The record fine was levied by Ireland’s Data Protection Commission (DPC) after a three-year probe into the social media giant.

The DPC said that Meta had breached part of the European GDPR (General Data Protection Regulation) rules in the way that it had moved data of Facebook users across borders.

It ordered Meta Ireland to “suspend any future transfer of personal data to the US within the period of five months” and also levied a record fine on the business “to sanction the infringement that was found to have occurred”. Meta called the fine “unjustified”.

The multi-year process which led to the fine was kicked off by Edward Snowden in 2013 when the National Security Agency (NSA) whistleblower revealed that US authorities were surveilling systems run by several US companies.

Companies had long been allowed to transfer EU customers’ data to the US to help them run their business, but only on a promise that they were protecting this data as well as if it was being stored in the EU.

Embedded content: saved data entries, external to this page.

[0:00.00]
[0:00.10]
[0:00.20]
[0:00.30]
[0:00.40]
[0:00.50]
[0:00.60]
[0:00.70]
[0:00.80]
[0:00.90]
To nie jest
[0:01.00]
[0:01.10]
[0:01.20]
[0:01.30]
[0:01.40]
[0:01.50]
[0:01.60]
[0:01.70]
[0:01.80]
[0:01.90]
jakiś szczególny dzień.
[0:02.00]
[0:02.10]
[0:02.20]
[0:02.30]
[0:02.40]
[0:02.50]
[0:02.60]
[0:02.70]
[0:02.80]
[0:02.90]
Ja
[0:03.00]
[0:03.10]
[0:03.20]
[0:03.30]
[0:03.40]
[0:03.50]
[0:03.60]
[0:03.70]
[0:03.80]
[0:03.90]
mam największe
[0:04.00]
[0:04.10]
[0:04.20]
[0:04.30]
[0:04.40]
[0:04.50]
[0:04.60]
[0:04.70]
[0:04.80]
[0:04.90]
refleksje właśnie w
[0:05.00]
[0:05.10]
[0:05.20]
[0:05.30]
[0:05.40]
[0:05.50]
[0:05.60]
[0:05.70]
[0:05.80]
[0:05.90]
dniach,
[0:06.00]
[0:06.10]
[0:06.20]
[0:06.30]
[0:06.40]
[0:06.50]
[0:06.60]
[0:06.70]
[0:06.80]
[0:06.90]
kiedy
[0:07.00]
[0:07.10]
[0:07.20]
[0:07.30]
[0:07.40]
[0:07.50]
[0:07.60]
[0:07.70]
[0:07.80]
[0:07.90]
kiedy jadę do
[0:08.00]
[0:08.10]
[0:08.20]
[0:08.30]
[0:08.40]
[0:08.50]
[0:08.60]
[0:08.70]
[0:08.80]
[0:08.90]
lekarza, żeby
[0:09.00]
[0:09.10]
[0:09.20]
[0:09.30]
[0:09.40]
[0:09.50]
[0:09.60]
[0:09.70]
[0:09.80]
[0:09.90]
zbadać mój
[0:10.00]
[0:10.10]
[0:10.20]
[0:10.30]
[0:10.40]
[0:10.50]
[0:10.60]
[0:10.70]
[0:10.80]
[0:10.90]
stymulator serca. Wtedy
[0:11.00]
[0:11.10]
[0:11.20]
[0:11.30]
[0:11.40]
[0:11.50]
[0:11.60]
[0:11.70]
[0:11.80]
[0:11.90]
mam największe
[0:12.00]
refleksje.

But the Snowden revelations put a question mark over the whole system.

They sparked a request for the DPC to investigate how Facebook data was shared across continents.

The DPC originally refused, thinking that the complaint was not sustainable, but was overruled years later by the Court of Justice of the European Union.

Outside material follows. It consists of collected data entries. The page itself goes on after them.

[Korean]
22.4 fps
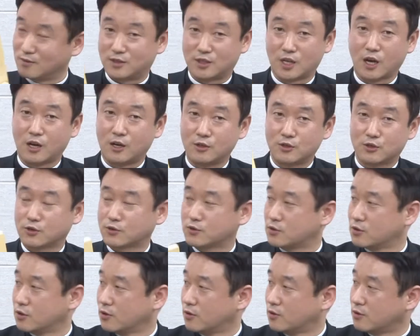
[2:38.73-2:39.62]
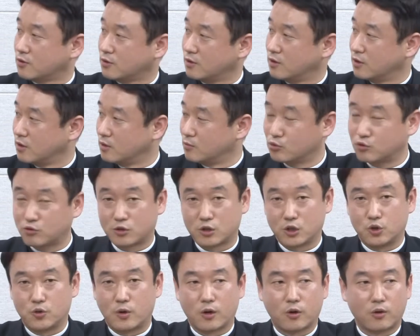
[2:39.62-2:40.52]
책을 썼어요. 네. 예,
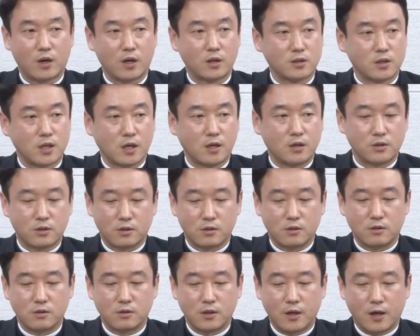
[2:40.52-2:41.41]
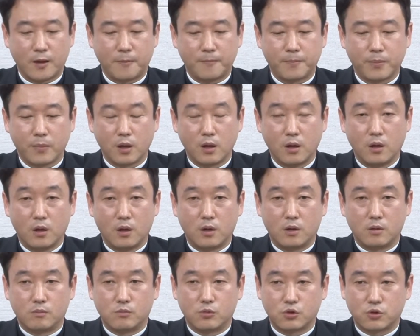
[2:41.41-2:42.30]
묵주기도학교라는 책을 썼는데
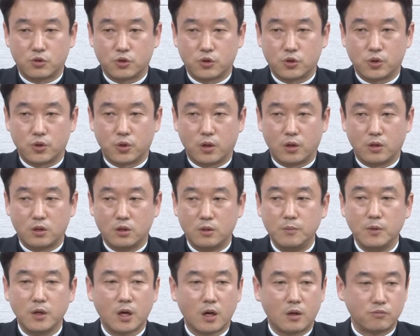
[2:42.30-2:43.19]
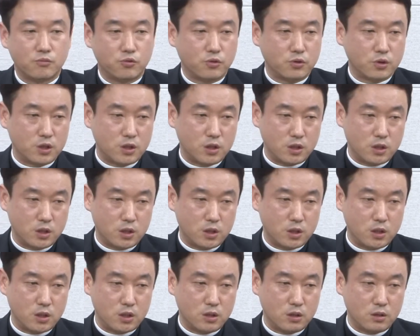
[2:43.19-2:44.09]
묵주기도의 의미가
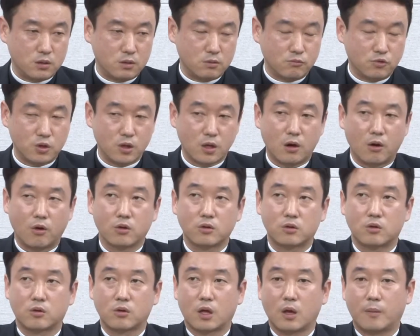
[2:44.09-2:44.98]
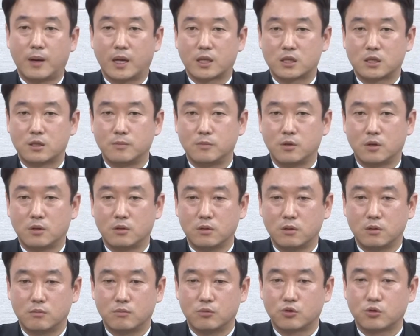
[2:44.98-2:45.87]
무엇인지 우리가 어떻게
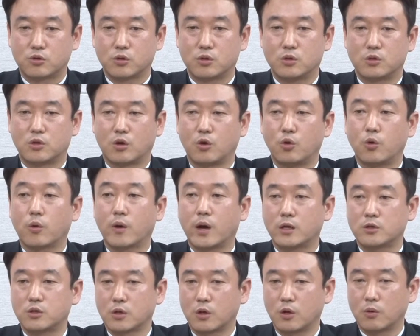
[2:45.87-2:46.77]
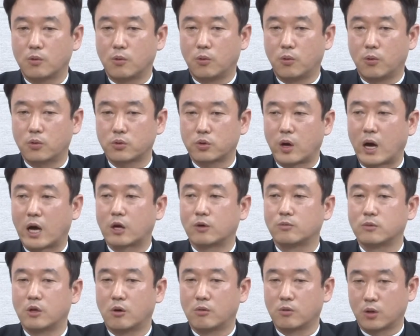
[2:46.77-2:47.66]
바치면 묵주기도를 더 효과적이고 더
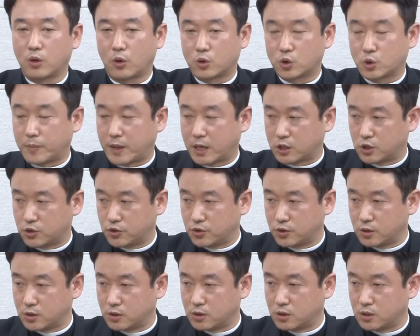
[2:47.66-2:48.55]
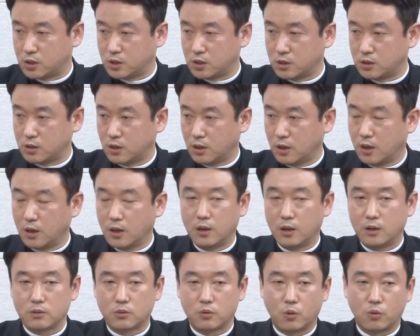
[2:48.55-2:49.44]
아름다운 기도로서 바칠 수 있는지
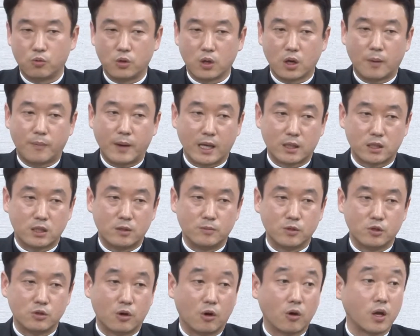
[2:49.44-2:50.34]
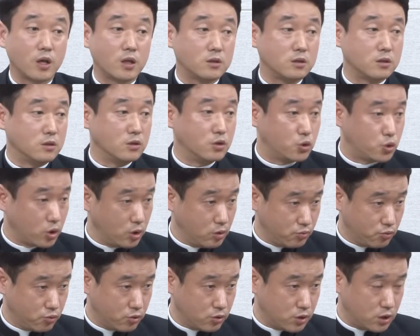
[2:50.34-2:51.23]
또 우리가 받치면서 얻게 된 은총이
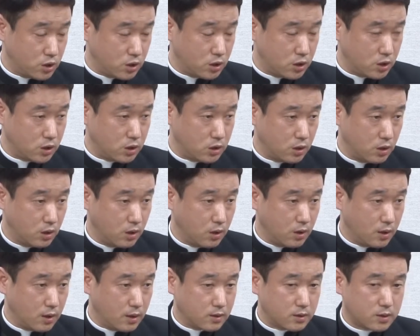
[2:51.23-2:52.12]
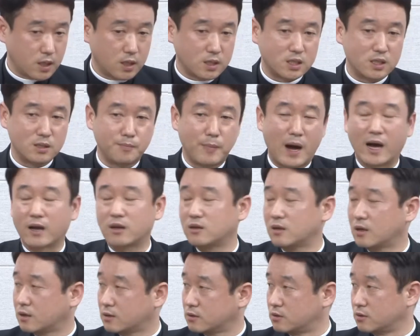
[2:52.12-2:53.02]
무엇인지 사실
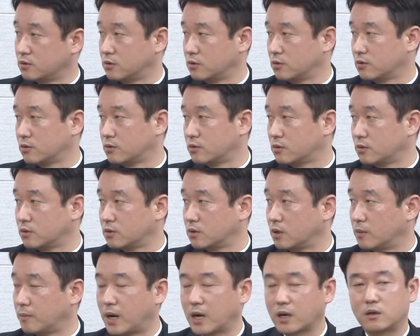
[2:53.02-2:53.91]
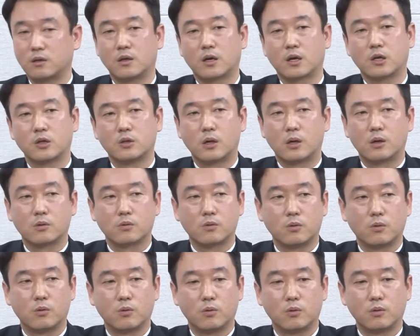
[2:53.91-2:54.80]
막연하거든요. 네. 예, 막연하기도
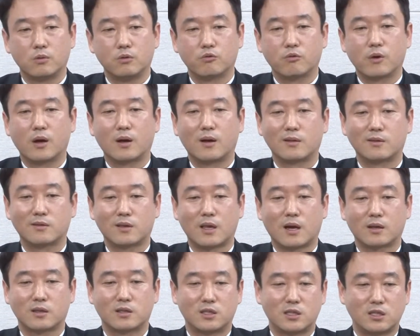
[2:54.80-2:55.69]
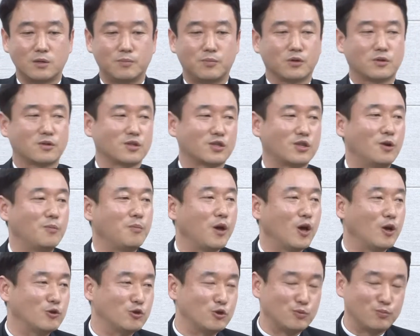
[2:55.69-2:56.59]
하고 누가 딱 집어서
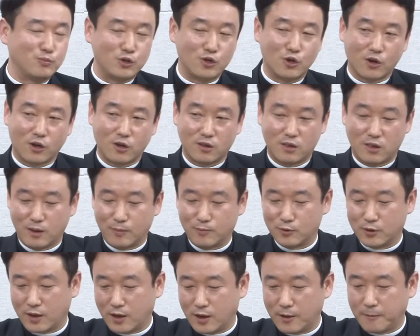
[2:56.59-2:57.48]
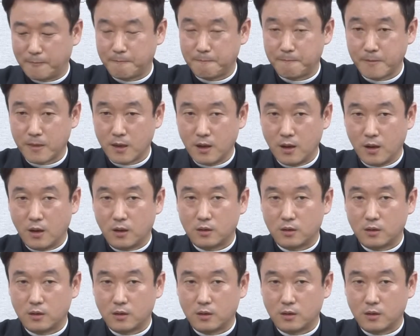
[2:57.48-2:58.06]
설명해 주는 분이 없기 때문에 어, 그렇죠. 네.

But Meta said that the issue was larger than simply the practices of one company. The US and EU rules are in “fundamental conflict”, the company said on Monday.

“It is a conflict that neither Meta nor any other business could resolve on its own.

“We are therefore disappointed to have been singled out when using the same legal mechanism as thousands of other companies looking to provide services in Europe,” a statement by Meta president of global affairs Sir Nick Clegg and chief legal officer Jennifer Newstead said.

They said there was not going to be any immediate disruption to Facebook, and that Meta would appeal against the decision.

“Without the ability to transfer data across borders, the internet risks being carved up into national and regional silos, restricting the global economy and leaving citizens in different countries unable to access many of the shared services we have come to rely on,” Sir Nick and Ms Newstead said.

They criticised the European Data Protection Board for overruling the DPC’s initial decision that a fine was unjustified because Meta had acted in good faith.

Policymakers on both sides of the Atlantic are currently scrambling to find a new agreement on how data can be shared across borders.

If this is put in place before Meta’s deadline to stop using the current system there will be no disruption to Facebook, Sir Nick and Ms Newstead said.

They added: “No country has done more than the US to align with European rules via their latest reforms, while transfers continue largely unchallenged to countries such as China.”